_AIM OF THE TASK_
Without the images, output every record exactly as it appears.

++++++++++++++++++++

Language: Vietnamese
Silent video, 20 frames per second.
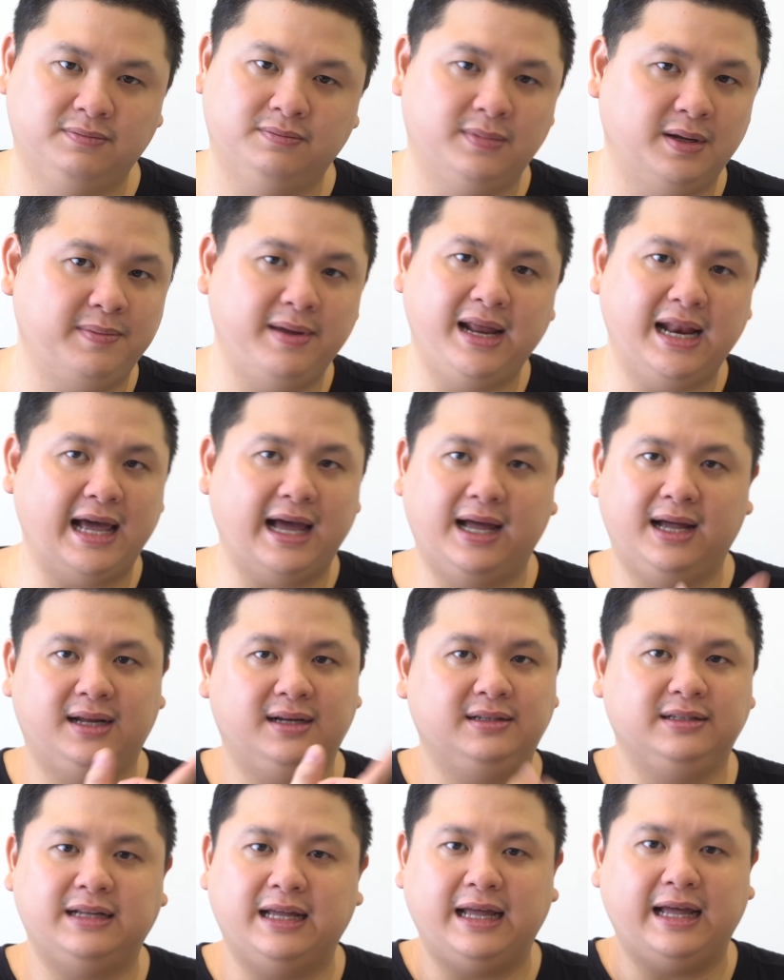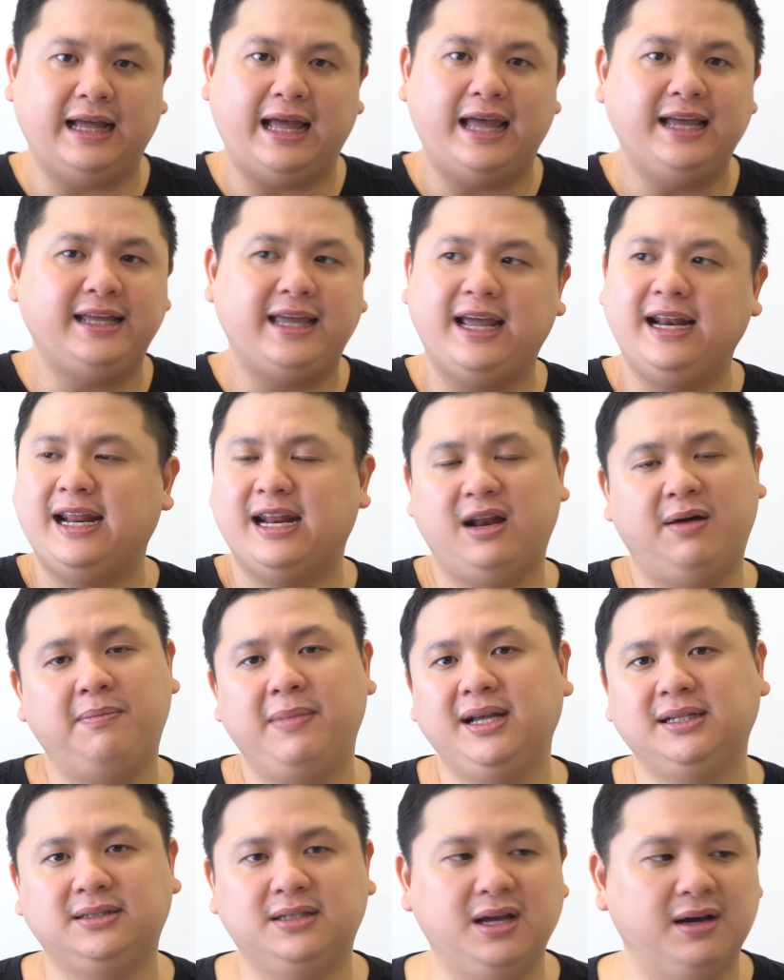mình biết là ý kiến này nó
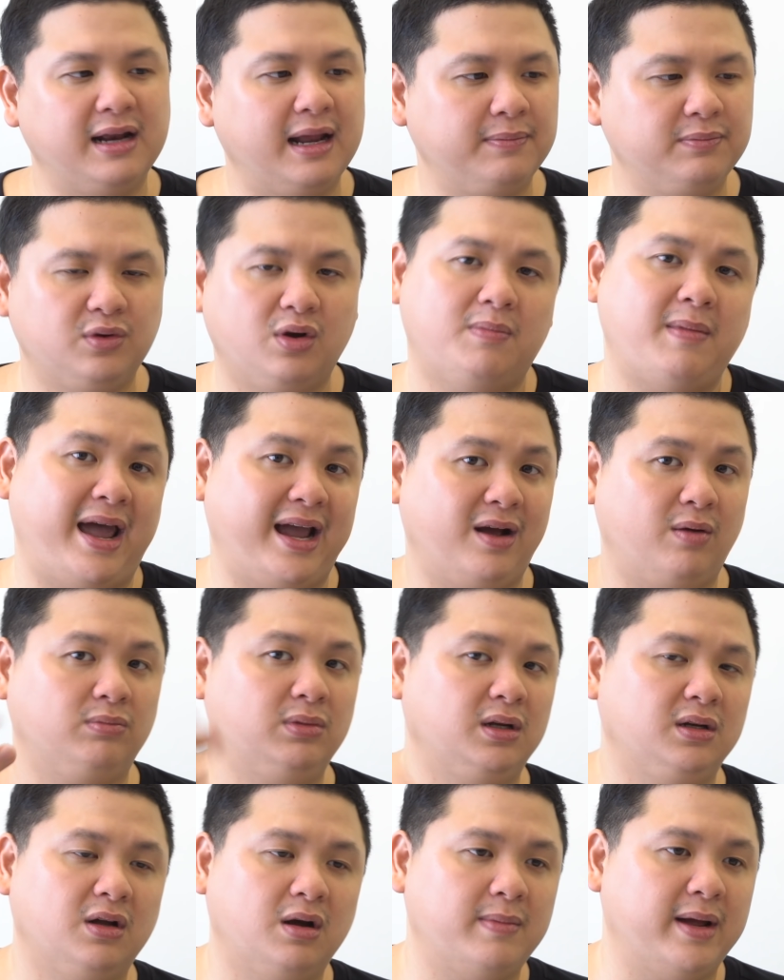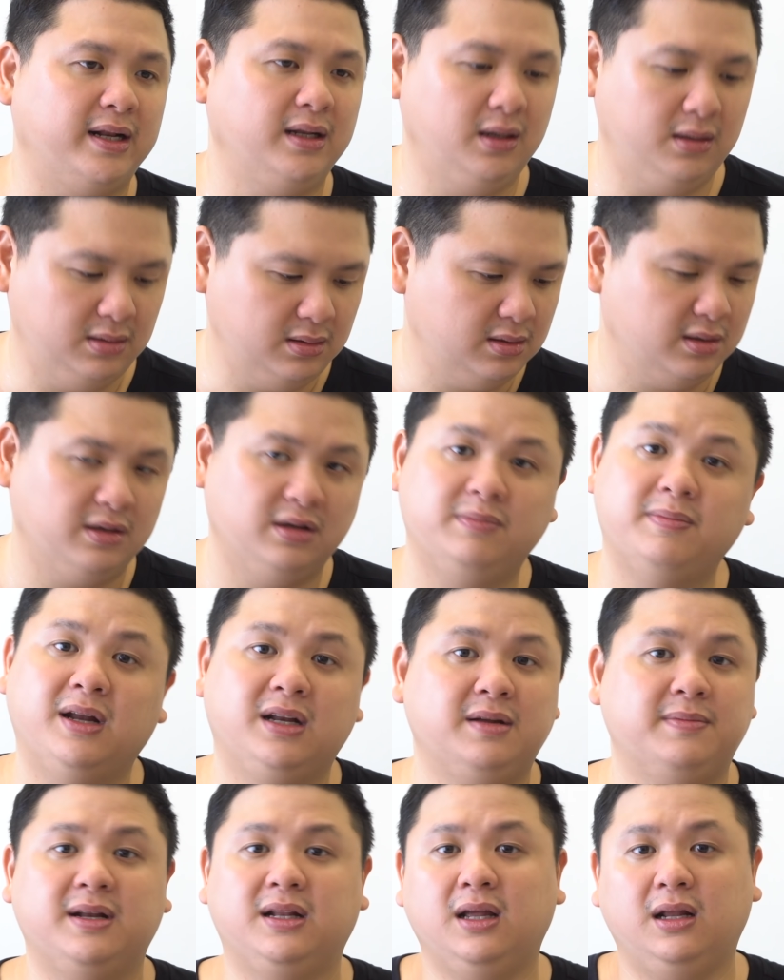mix dữ lắm có bạn không thích có bạn thích
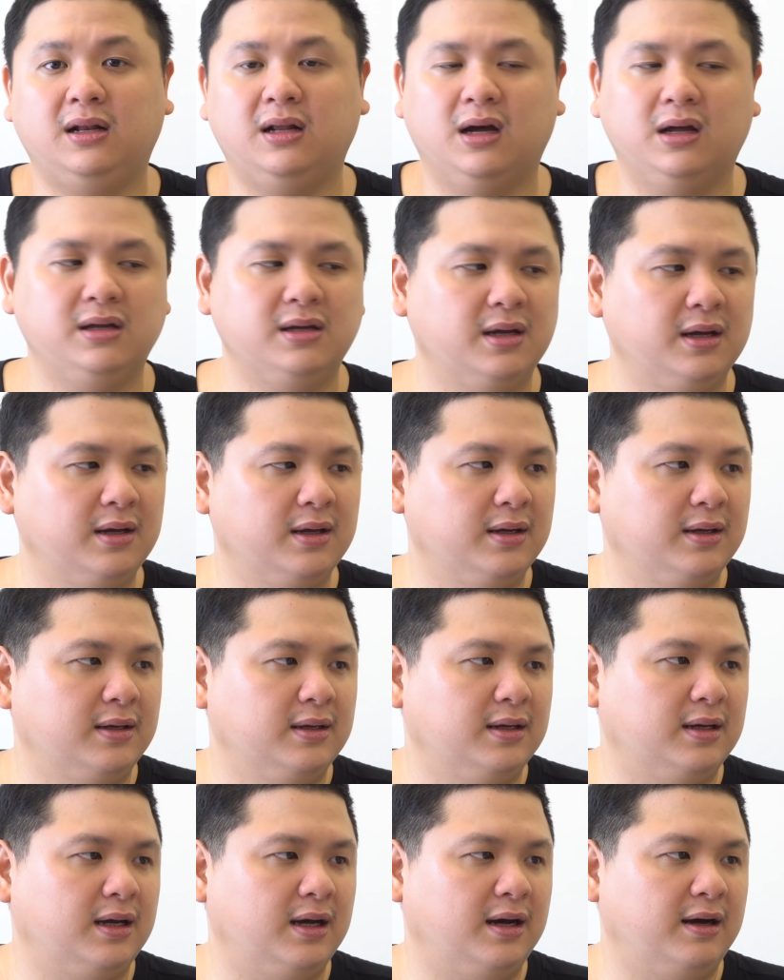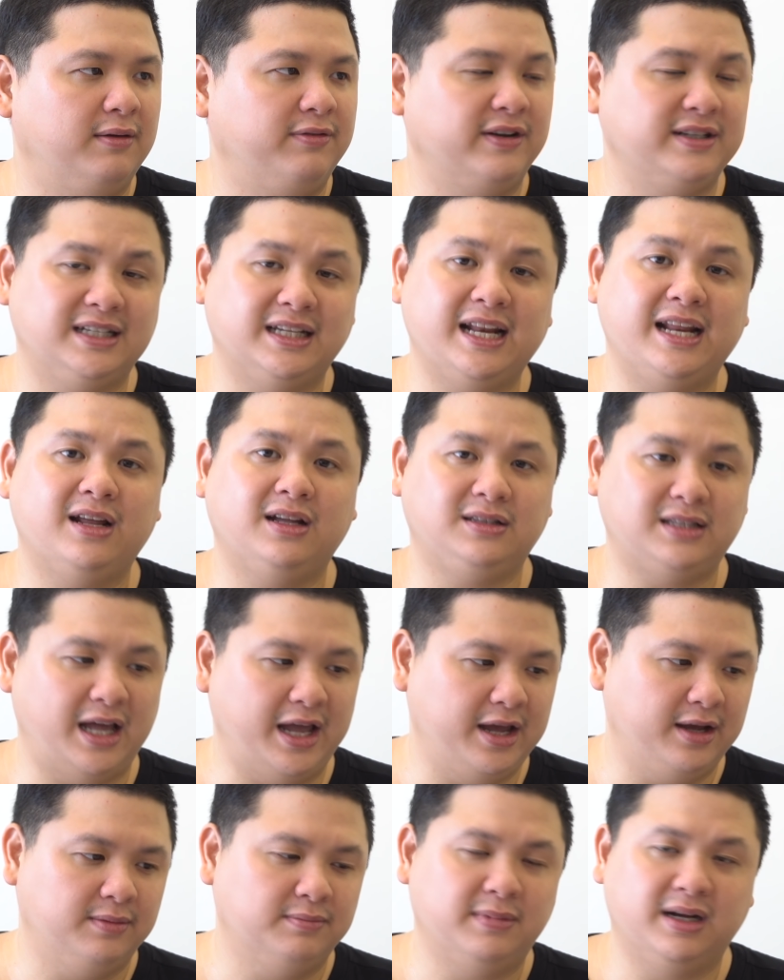mình thì mình thích thôi uh, Face ID nó
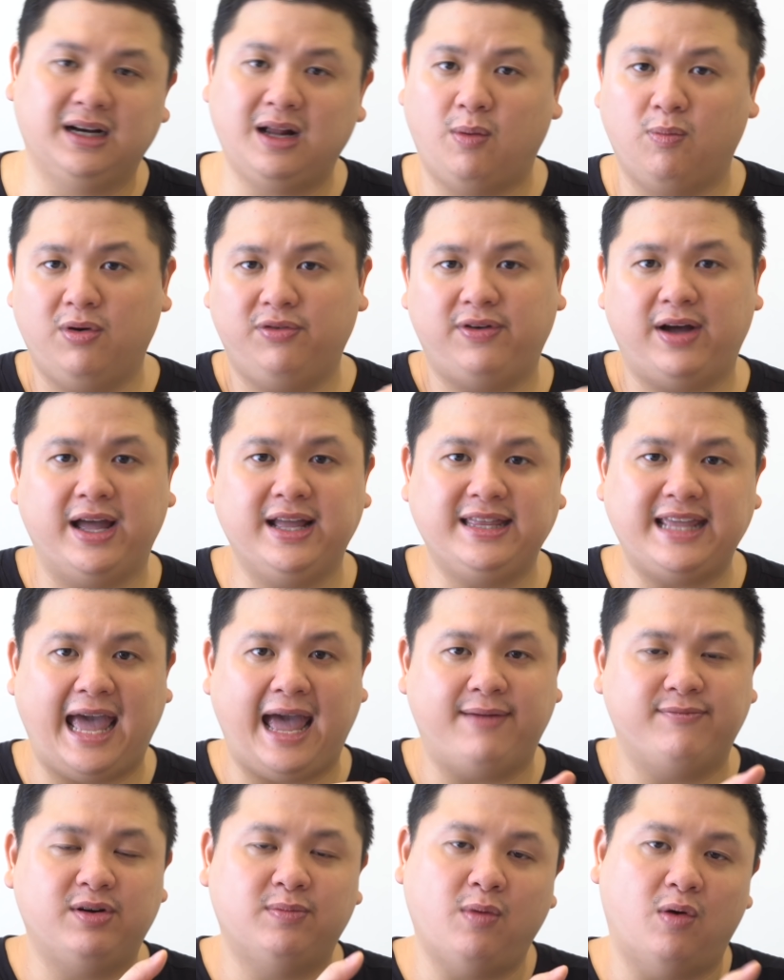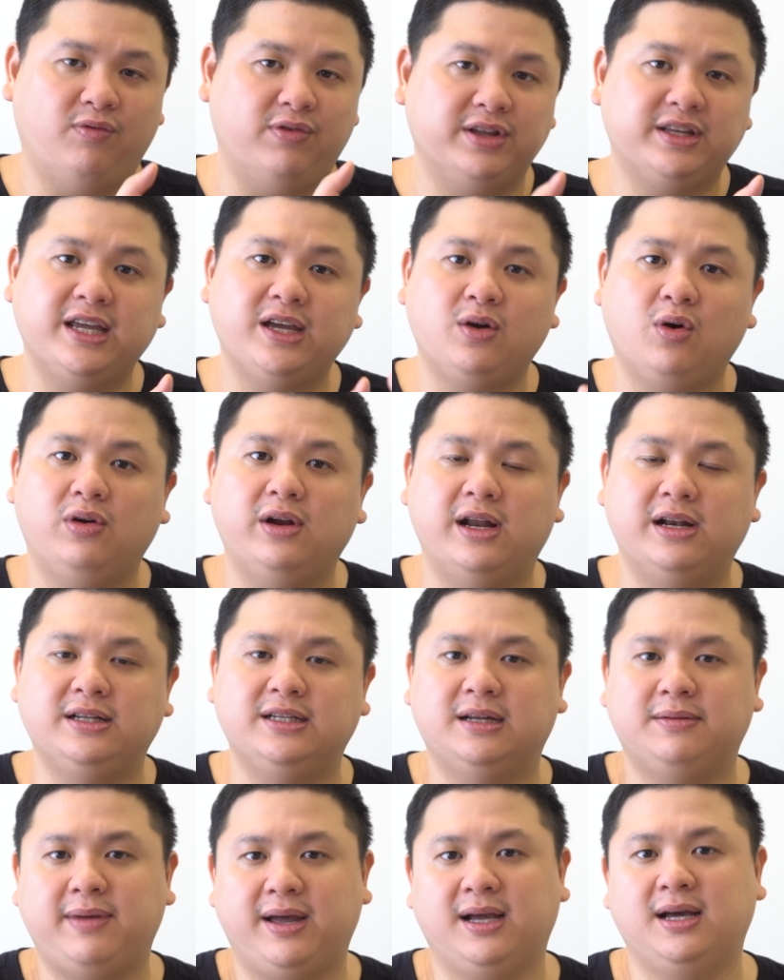tiện mình không có phải chạm vào một vị trí cố định
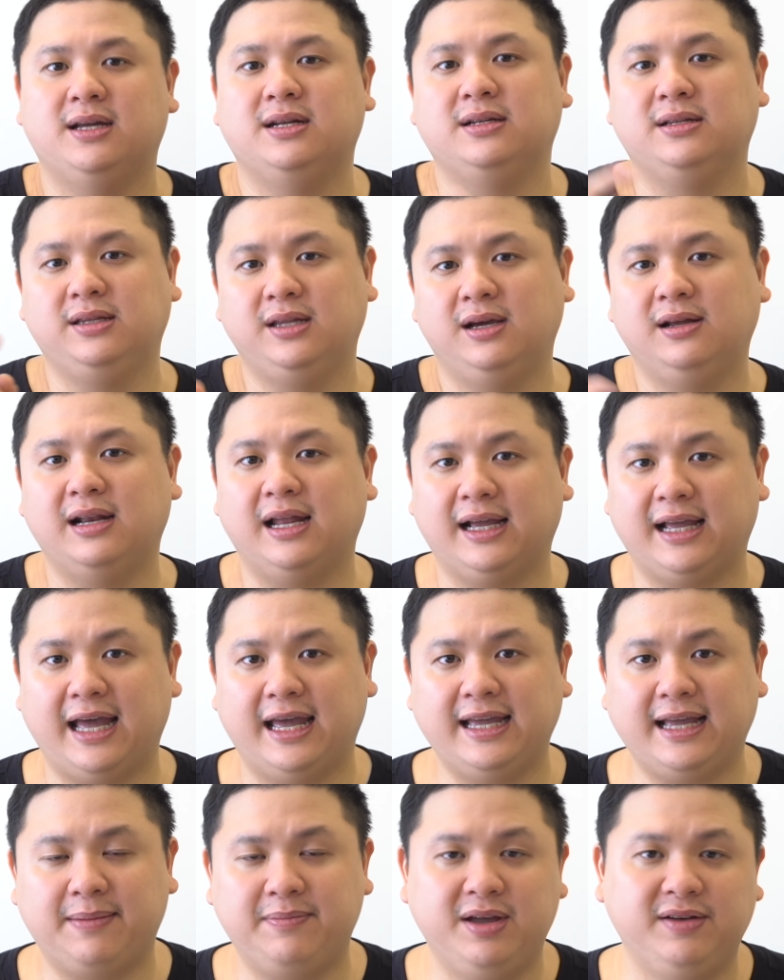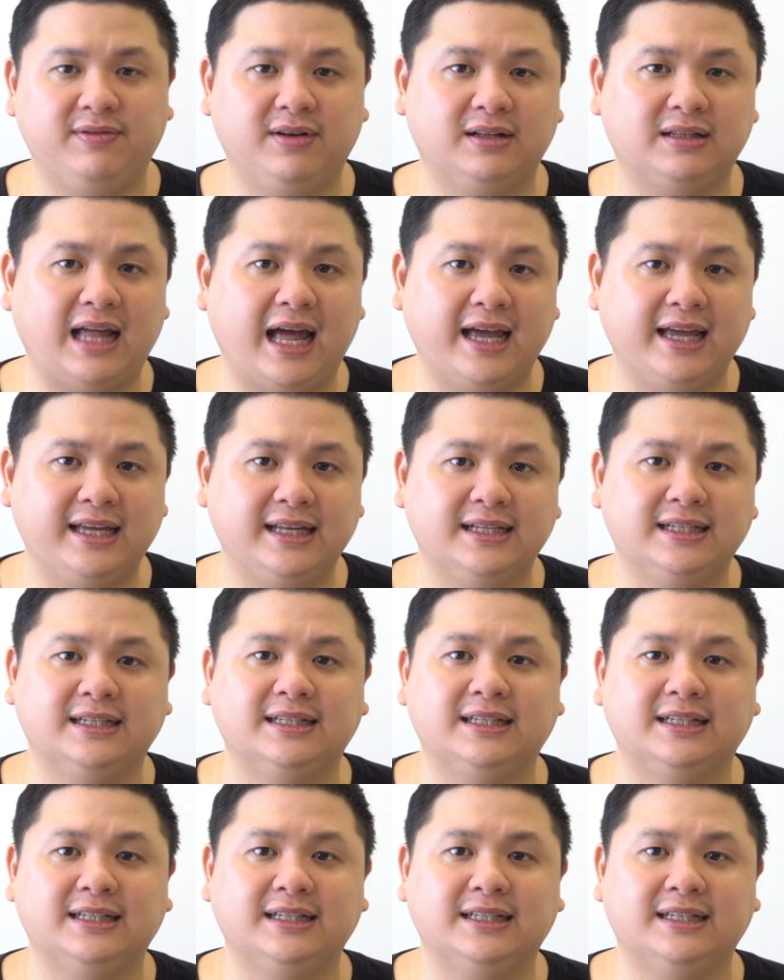trên màn hình như là cái cảm biến vân tay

++++++++++++++++++++

_EXPECTED ANSWER_
Language: Vietnamese
Silent video, 20 frames per second.
mình biết là ý kiến này nó
mix dữ lắm có bạn không thích có bạn thích
mình thì mình thích thôi uh, Face ID nó
tiện mình không có phải chạm vào một vị trí cố định
trên màn hình như là cái cảm biến vân tay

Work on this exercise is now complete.